PROVIDED MATERIAL:

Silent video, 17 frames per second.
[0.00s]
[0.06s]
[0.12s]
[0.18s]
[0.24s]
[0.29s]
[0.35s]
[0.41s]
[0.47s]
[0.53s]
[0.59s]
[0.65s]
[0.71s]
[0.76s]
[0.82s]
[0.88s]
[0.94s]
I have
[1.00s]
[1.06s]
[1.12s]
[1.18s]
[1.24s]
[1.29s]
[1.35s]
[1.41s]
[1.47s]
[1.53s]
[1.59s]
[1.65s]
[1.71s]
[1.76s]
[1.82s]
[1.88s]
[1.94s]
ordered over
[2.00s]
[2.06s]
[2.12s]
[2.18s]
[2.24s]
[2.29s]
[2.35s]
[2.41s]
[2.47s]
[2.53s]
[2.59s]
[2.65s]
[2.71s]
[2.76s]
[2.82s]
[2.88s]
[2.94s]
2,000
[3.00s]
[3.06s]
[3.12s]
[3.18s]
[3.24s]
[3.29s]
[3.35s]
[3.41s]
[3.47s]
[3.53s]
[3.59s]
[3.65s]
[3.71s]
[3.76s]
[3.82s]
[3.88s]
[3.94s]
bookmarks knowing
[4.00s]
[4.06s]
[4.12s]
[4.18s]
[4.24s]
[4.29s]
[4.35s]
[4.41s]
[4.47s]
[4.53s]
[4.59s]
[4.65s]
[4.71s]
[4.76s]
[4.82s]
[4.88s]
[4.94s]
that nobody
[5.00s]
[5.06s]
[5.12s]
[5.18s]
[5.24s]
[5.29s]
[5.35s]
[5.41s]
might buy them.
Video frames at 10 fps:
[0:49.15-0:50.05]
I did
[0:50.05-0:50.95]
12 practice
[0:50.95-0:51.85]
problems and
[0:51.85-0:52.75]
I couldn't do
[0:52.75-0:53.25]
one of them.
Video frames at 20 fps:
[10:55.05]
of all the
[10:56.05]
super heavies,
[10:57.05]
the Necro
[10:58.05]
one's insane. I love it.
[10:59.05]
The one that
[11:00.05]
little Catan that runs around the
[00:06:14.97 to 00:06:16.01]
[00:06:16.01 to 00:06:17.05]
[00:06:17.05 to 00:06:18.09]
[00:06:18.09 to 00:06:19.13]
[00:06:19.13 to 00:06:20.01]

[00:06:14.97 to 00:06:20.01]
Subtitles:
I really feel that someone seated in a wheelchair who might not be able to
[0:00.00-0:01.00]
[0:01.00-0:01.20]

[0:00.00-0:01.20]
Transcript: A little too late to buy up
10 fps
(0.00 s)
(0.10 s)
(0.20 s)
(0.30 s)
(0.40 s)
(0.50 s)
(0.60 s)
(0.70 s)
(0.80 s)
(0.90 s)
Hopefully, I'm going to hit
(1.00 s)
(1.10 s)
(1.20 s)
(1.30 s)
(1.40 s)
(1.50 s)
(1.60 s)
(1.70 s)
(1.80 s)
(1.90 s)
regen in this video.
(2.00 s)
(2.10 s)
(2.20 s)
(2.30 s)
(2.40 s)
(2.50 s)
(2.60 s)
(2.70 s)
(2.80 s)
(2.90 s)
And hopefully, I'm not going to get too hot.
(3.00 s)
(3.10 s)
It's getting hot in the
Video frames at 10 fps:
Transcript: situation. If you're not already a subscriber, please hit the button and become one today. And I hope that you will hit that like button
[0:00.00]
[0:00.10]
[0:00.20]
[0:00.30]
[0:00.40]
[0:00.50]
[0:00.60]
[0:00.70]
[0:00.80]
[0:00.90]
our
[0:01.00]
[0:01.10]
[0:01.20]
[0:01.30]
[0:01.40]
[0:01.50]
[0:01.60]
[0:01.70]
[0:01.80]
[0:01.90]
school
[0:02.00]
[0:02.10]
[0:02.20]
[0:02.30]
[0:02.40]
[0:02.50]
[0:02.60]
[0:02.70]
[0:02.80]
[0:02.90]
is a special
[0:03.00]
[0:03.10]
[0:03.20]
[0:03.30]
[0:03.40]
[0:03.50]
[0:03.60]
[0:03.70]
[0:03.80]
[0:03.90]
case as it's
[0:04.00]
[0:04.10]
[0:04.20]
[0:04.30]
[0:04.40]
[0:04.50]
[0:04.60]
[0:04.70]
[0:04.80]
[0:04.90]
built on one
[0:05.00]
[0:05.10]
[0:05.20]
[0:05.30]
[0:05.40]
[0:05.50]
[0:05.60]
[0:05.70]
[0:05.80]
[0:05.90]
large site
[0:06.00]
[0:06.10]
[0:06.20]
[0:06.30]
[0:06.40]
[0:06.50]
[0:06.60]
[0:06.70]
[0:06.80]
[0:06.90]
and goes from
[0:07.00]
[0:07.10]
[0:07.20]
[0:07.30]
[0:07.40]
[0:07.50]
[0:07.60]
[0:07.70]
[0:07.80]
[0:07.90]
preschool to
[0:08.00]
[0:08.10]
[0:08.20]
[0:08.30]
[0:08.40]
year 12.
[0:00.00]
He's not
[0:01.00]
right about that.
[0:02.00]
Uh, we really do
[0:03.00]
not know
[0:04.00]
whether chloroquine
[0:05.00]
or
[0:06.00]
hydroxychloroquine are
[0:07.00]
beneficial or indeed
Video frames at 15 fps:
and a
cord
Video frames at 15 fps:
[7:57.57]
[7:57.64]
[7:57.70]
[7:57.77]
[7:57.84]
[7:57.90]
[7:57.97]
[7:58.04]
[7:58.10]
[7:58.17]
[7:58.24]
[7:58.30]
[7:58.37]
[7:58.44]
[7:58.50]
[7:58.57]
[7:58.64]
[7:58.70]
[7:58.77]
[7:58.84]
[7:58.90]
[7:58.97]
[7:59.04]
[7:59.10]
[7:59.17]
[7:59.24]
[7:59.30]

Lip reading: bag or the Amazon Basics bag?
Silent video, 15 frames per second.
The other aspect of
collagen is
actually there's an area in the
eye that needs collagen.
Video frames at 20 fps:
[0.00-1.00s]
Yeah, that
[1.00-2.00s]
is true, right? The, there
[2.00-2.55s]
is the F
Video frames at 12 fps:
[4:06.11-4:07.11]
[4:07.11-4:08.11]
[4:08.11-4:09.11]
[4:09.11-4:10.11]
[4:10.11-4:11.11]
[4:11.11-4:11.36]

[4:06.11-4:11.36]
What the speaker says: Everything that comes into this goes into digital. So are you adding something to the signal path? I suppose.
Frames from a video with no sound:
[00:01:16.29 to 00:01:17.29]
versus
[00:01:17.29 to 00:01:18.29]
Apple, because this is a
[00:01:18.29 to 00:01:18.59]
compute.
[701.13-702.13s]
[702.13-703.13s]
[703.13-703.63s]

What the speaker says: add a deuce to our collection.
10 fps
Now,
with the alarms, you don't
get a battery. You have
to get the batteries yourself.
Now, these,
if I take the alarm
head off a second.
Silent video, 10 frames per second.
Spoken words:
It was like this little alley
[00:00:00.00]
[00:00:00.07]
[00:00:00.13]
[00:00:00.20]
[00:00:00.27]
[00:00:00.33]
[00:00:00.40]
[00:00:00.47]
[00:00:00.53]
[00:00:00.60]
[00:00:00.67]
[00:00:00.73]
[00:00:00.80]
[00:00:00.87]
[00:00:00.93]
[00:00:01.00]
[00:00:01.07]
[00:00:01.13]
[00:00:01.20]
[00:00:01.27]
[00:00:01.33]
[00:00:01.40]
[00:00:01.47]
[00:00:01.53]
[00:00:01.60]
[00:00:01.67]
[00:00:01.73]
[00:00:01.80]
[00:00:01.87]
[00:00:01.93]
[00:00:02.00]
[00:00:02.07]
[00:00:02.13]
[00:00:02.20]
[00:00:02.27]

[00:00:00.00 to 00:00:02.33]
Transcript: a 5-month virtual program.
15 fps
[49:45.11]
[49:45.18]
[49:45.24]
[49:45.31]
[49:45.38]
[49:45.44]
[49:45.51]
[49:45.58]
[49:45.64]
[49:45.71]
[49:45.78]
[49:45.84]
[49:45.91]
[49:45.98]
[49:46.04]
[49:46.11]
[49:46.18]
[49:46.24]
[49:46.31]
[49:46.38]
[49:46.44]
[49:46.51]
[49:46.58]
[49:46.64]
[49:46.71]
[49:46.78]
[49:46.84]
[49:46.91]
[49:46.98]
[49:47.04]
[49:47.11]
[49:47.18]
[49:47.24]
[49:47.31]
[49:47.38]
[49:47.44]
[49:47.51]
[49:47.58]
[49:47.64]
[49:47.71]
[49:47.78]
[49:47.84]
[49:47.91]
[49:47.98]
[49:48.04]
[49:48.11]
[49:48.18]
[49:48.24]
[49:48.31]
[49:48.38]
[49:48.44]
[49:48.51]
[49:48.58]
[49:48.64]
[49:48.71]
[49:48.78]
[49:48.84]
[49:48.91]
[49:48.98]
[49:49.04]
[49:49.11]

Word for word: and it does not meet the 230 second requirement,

EXERCISE BRIEF:
Every line of the listing that includes the word "says" belongs in the answer.

RESULT OF THIS TASK:
What the speaker says: Everything that comes into this goes into digital. So are you adding something to the signal path? I suppose.
What the speaker says: add a deuce to our collection.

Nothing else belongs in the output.